● Task requirements
In the reply, give back exactly the lines from the one with "[00:00:01.79]" through the last line of the records, without pictures.

[Saved data entries]
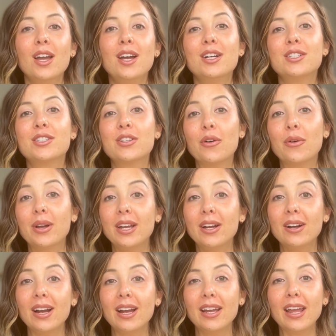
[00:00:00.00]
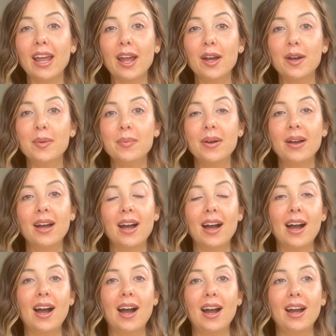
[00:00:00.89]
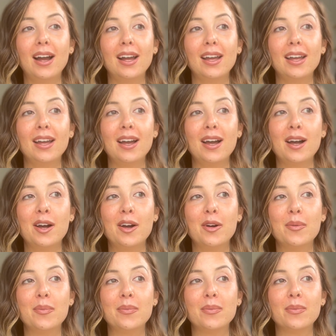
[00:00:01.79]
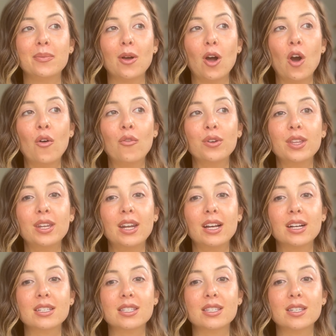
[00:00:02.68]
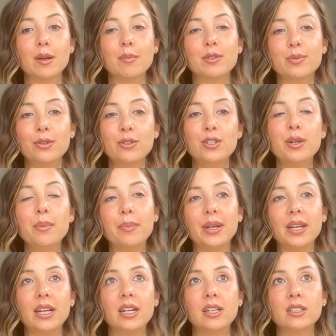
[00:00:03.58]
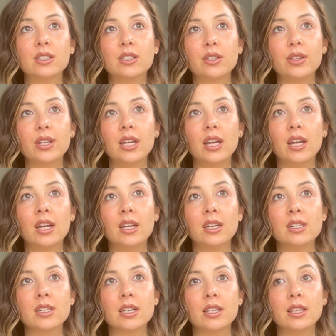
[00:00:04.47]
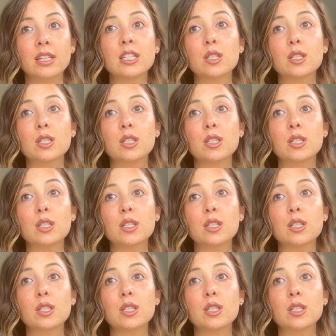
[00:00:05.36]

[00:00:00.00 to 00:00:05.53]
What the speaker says: So here I am. I'm supposed to be here until the end, in this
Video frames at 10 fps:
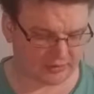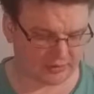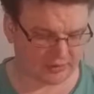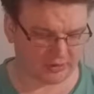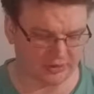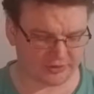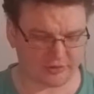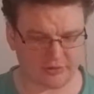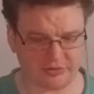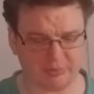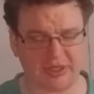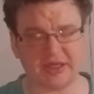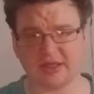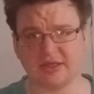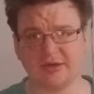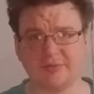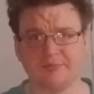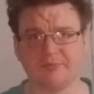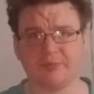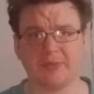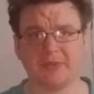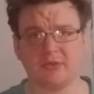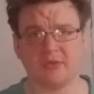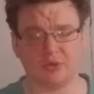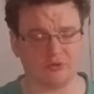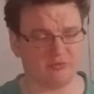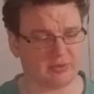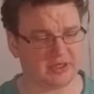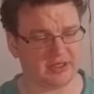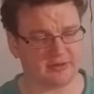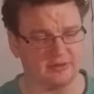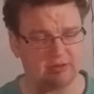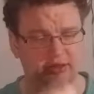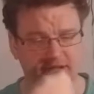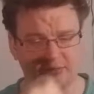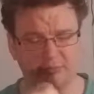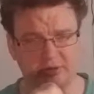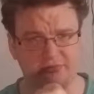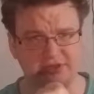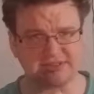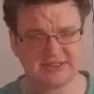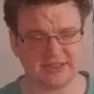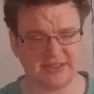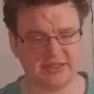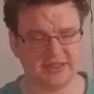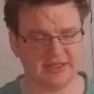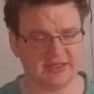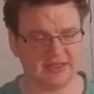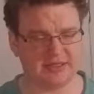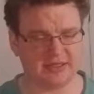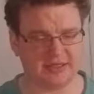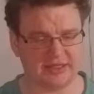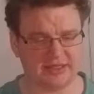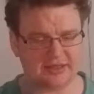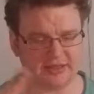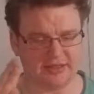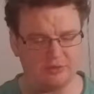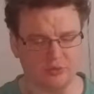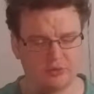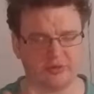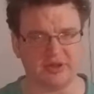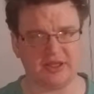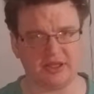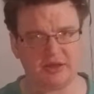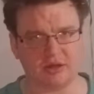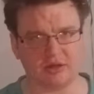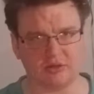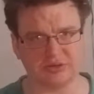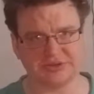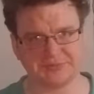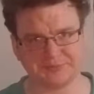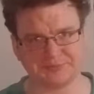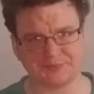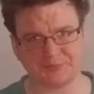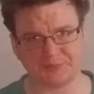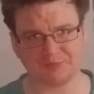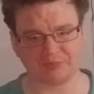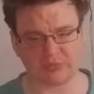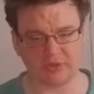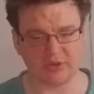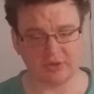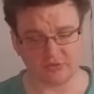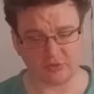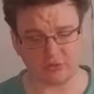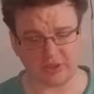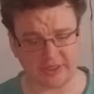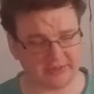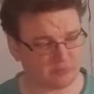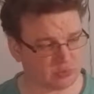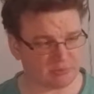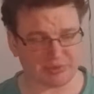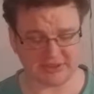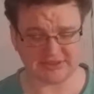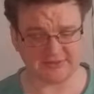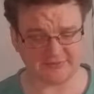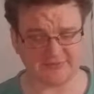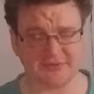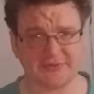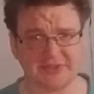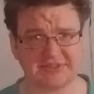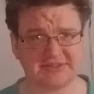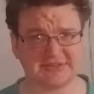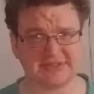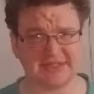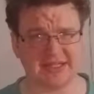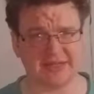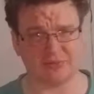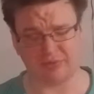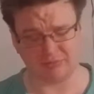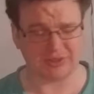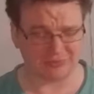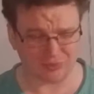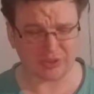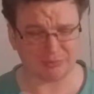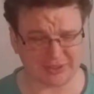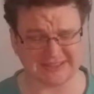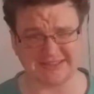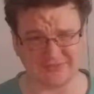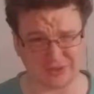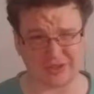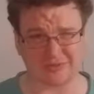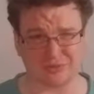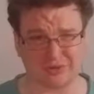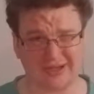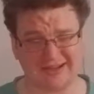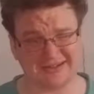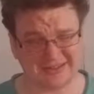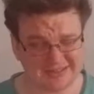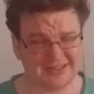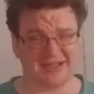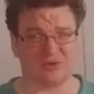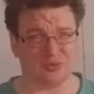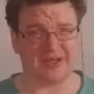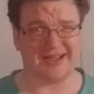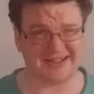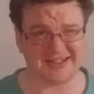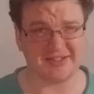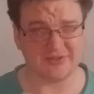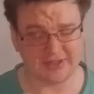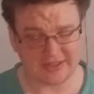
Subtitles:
either the back of my fist and or the knuckles. So I have one passive fist, well, one passive arm or hand, and one active.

● Output of the exercise
[00:00:01.79]
[00:00:02.68]
[00:00:03.58]
[00:00:04.47]
[00:00:05.36]

[00:00:00.00 to 00:00:05.53]
What the speaker says: So here I am. I'm supposed to be here until the end, in this
Video frames at 10 fps:
Subtitles:
either the back of my fist and or the knuckles. So I have one passive fist, well, one passive arm or hand, and one active.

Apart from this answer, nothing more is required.